Understanding drug metabolism in pancreatic cancer

Small molecule anti-cancer therapies typically have precise mechanisms of action but often suffer from poor efficacy and high treatment resistance, particularly in pancreatic cancer. A potential cause of this resistance is the inactivation of drugs by components of the tumour microenvironment (TME), including the tumour-associated microbiome.

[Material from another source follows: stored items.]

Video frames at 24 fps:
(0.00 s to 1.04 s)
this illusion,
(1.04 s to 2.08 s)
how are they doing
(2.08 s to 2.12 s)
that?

The ERC-funded CITE project aims to develop innovative analytical technologies to study drug metabolism within the TME, both in situ and separately from systemic metabolism, with a focus on understanding the TME’s role in drug resistance. The project will employ a spatial pharmaco-metabolomic approach using Laser Desorption Rapid-Evaporative Ionisation Mass Spectrometry (LD-REIMS). Additionally, it will create a three-dimensional organotypic culture model of pancreatic cancer to explore intratumoural drug metabolism.

Objective

Small molecule anti-cancerSmall molecule anti-cancer therapies generally have a well understood mechanism of action. Still, they are frequently plagued by poor efficacy and high rates of treatment resistance, especially in the context of pancreatic cancer. One promising newly recognised route of therapy resistance is intratumoral drug inactivation through members of the tumour microenvironment (TME) such as the tumour-associated microbiome.

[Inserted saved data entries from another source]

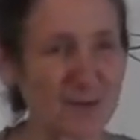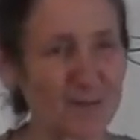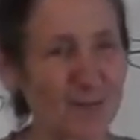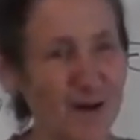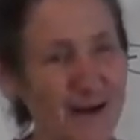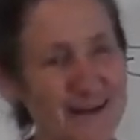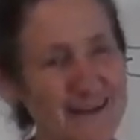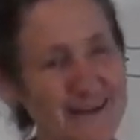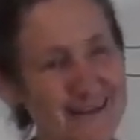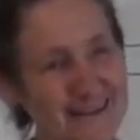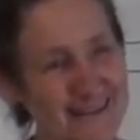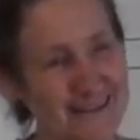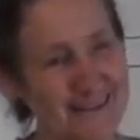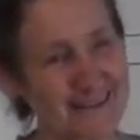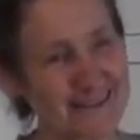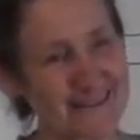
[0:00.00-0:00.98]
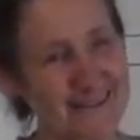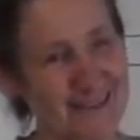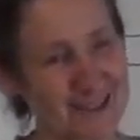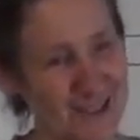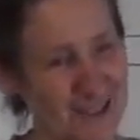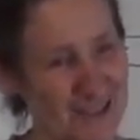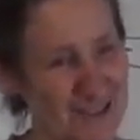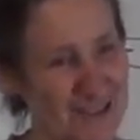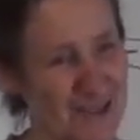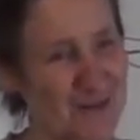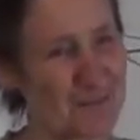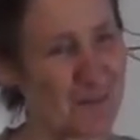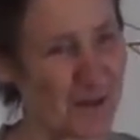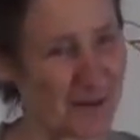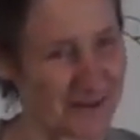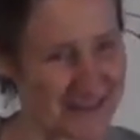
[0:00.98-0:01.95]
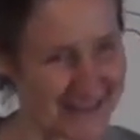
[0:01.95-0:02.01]
of one little ginger
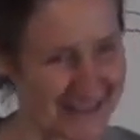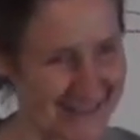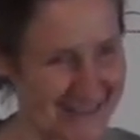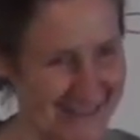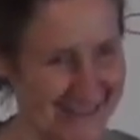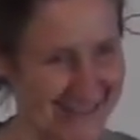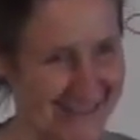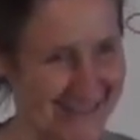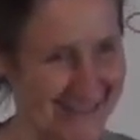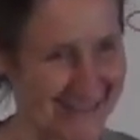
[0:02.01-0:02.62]
poultice.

With the CITE project, I aim to develop novel analytical technologies that enable us to study drug metabolism by the TME in situ and in isolation from systemic drug metabolism and provide a novel platform for selectively studying the contribution of the TME to drug resistance mechanisms. . I will deploy a spatial pharmacometabolomics approach using Laser Desorption Rapid Evaporative Ionisation Mass Spectrometry (LD-REIMS). First, a novel and sensitive source setup including laser optics and high efficiency aerosol transfer will be developed, followed by instrumental setups for imaging applications at (sub)cellular resolution, high throughput acquisition of cell lines and thick tissue section imaging. Subsequently, a spectral database of abundant (tumour, endothelial cells, fibroblasts etc) and rare cell types (immune cells, microbiome) in the TME will be created to enable cell-type specific assignment of drug delivery and drug metabolism in mass spectrometry imaging datasets and validated using imaging mass cytometry.

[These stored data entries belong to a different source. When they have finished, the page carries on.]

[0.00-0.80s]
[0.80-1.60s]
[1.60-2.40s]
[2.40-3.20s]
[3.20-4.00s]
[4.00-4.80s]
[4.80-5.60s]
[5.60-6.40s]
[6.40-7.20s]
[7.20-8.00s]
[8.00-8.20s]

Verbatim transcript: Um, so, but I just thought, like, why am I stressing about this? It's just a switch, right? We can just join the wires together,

I will develop a organotypic culture (3D-OTC) model of pancreatic cancer to study isolated, intratumoral drug metabolism in a controlled environment while still using relevant clinical material. We will use pancreatic cancer from a genetically engineered mouse as model system to develop our novel analytical technologies and to assess intratumoral metabolism of small molecule cytotoxics and targeted chemotherapies used to treat pancreatic cancer. Lastly, these findings will be translated to tissues of human origin.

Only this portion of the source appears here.